TASK DIRECTIONS » Output the lines from the one containing "[00:00:03.00]" through the last line of the material below, exactly; please do not include pictures.

STORED DATA »
■ ■ ■ ■ ■ ■ ■
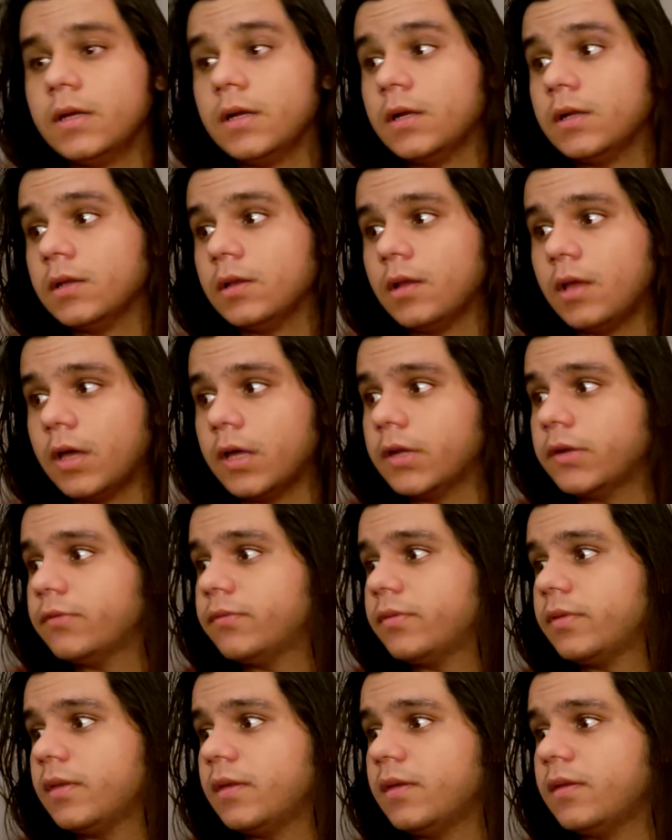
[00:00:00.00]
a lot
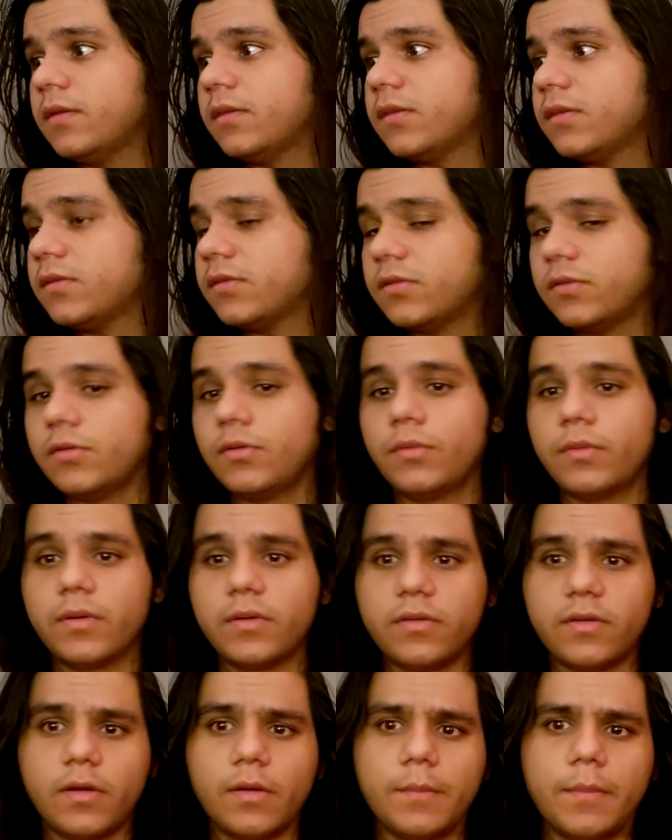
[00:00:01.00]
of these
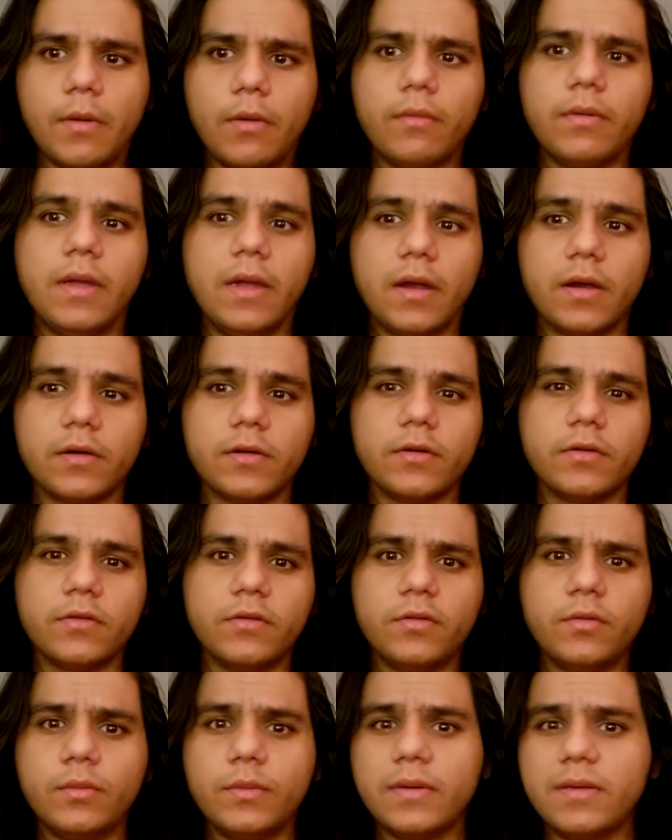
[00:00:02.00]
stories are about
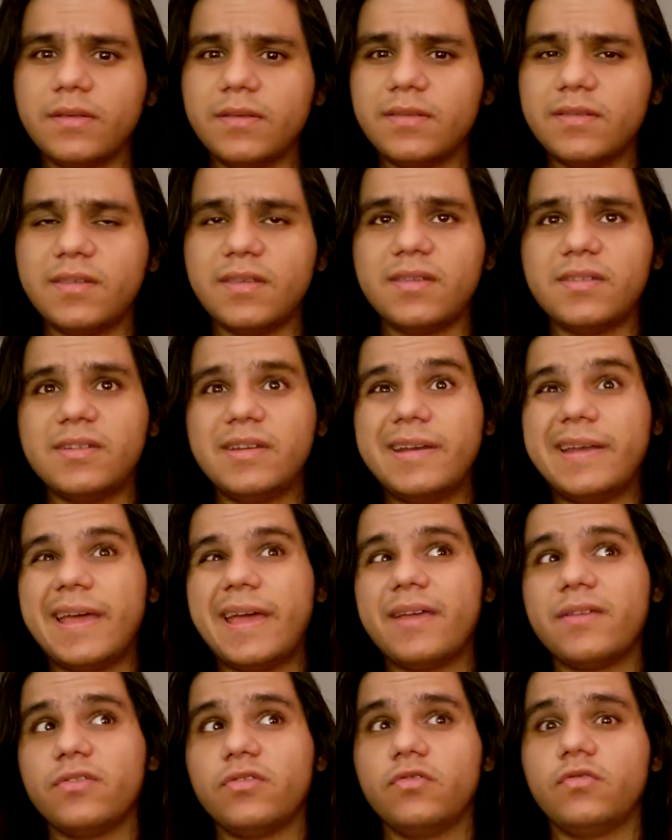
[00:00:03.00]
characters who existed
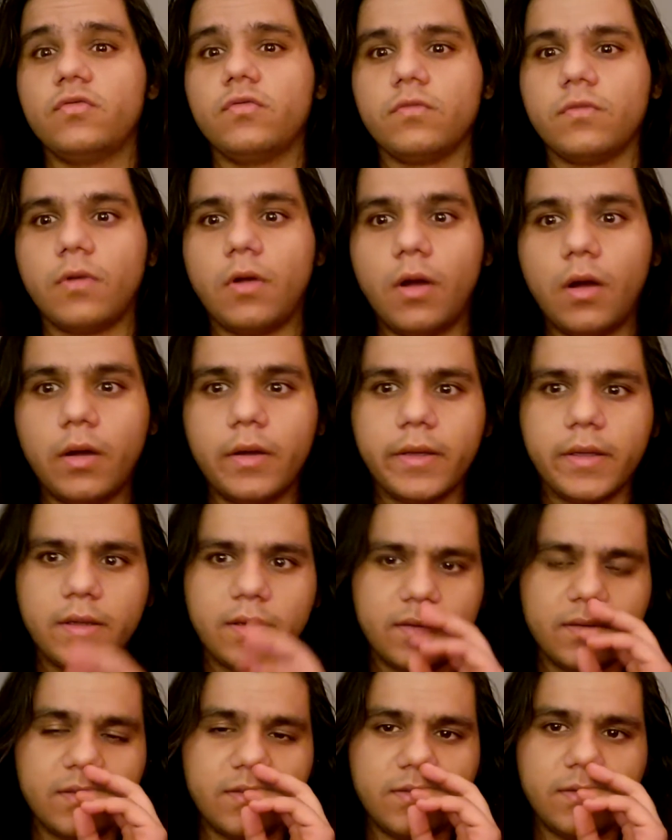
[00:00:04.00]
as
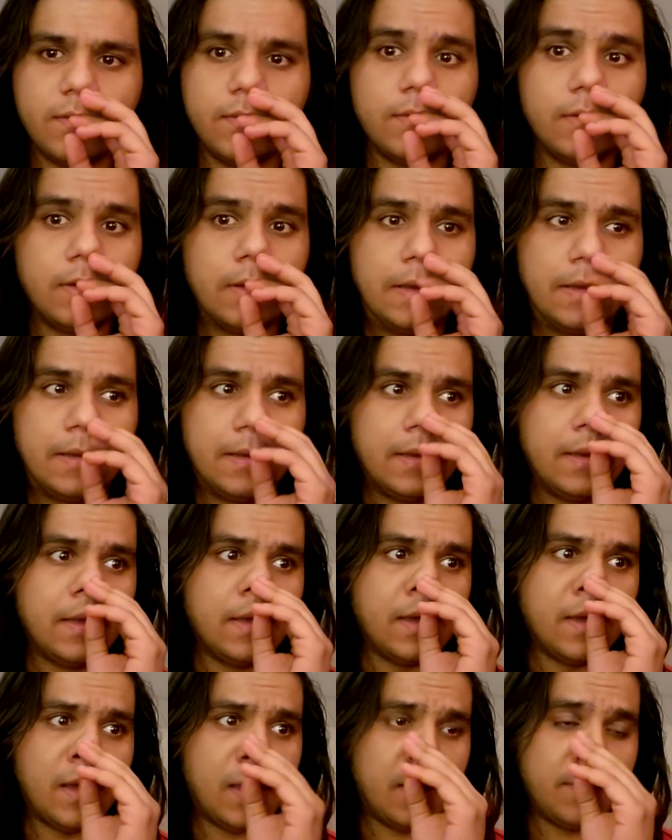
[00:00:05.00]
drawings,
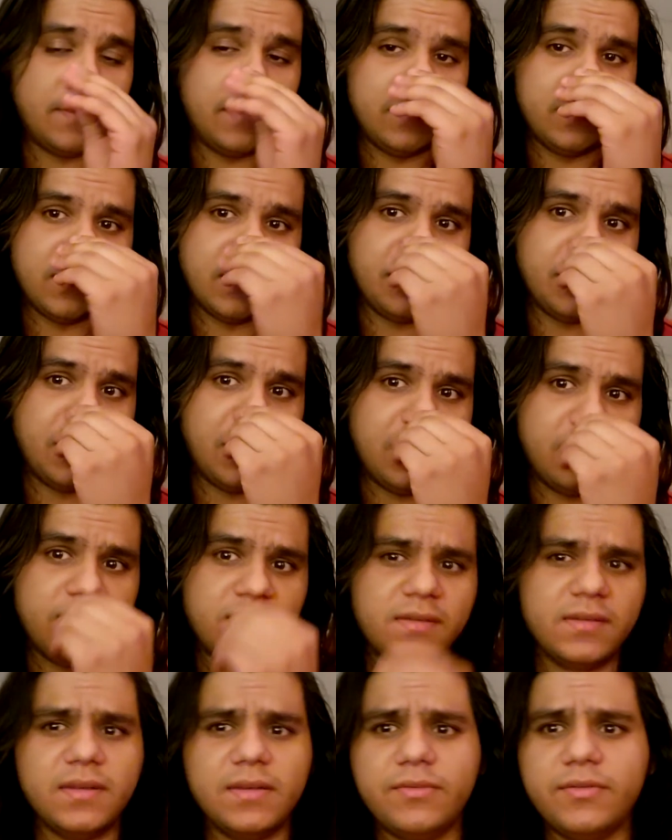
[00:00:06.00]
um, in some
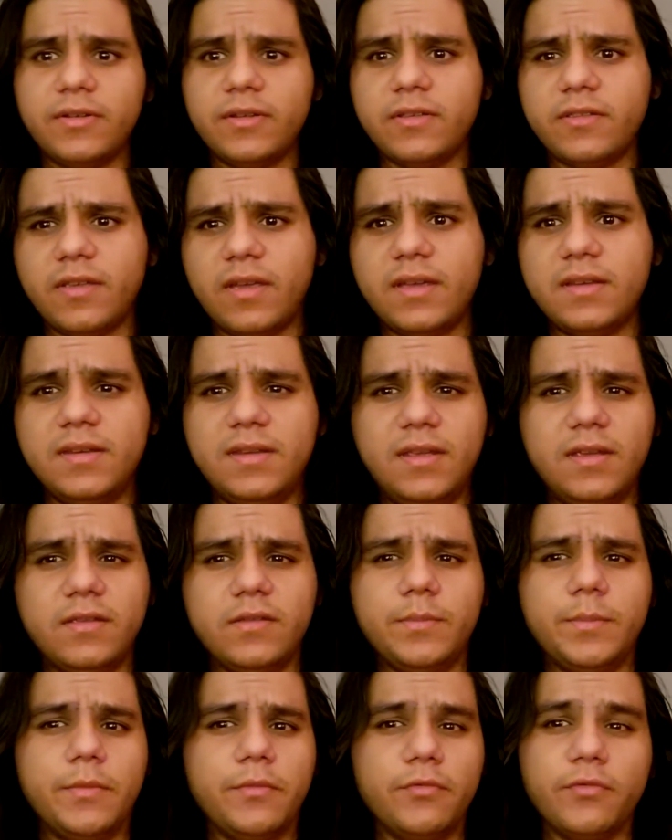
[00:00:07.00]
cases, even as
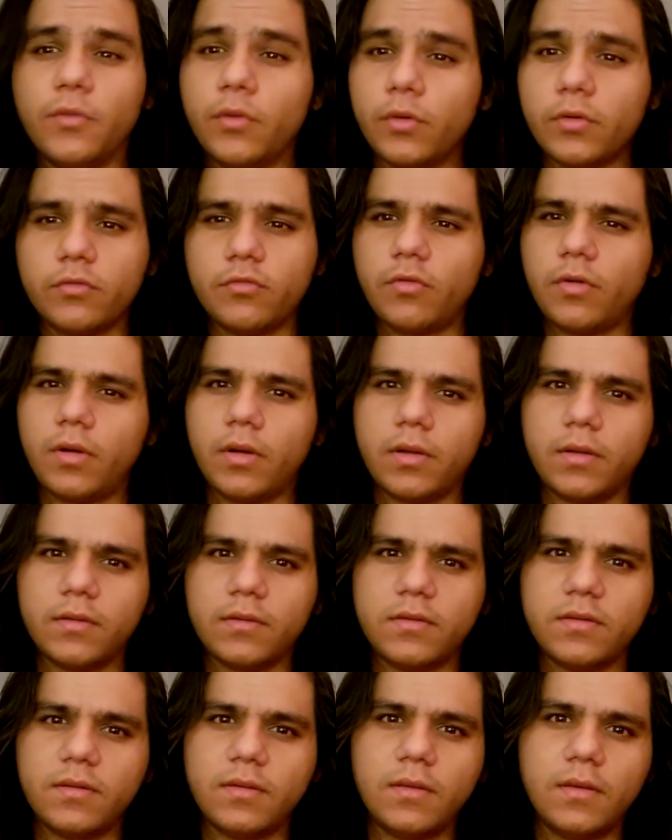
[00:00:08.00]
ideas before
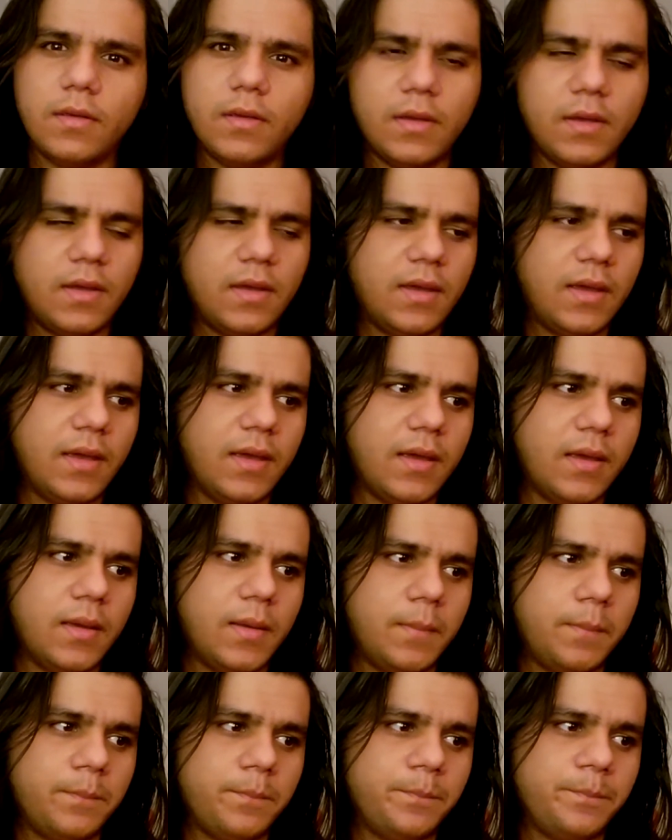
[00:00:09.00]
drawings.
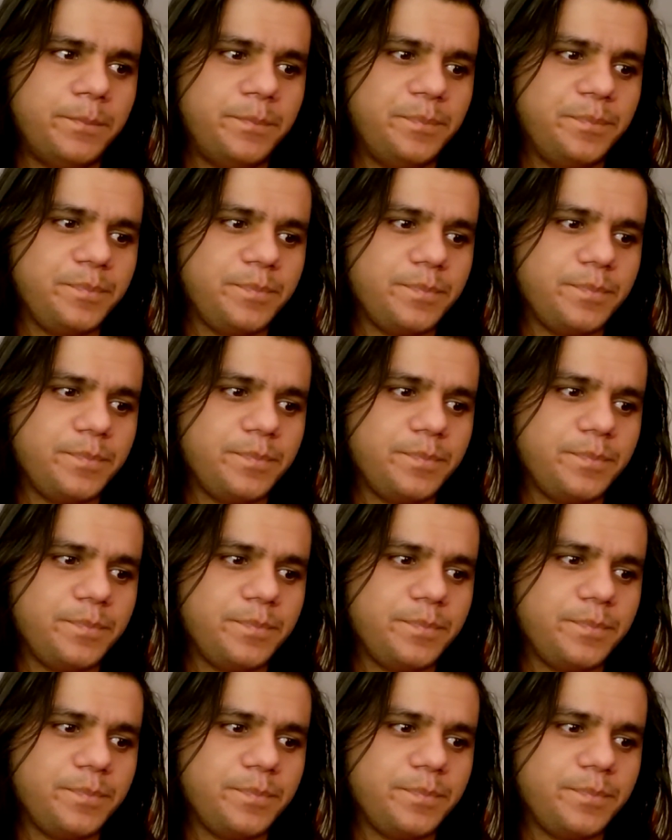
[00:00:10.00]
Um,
■ ■ ■ ■ ■ ■ ■
OUTPUT FOR THIS EXERCISE »
[00:00:03.00]
characters who existed
[00:00:04.00]
as
[00:00:05.00]
drawings,
[00:00:06.00]
um, in some
[00:00:07.00]
cases, even as
[00:00:08.00]
ideas before
[00:00:09.00]
drawings.
[00:00:10.00]
Um,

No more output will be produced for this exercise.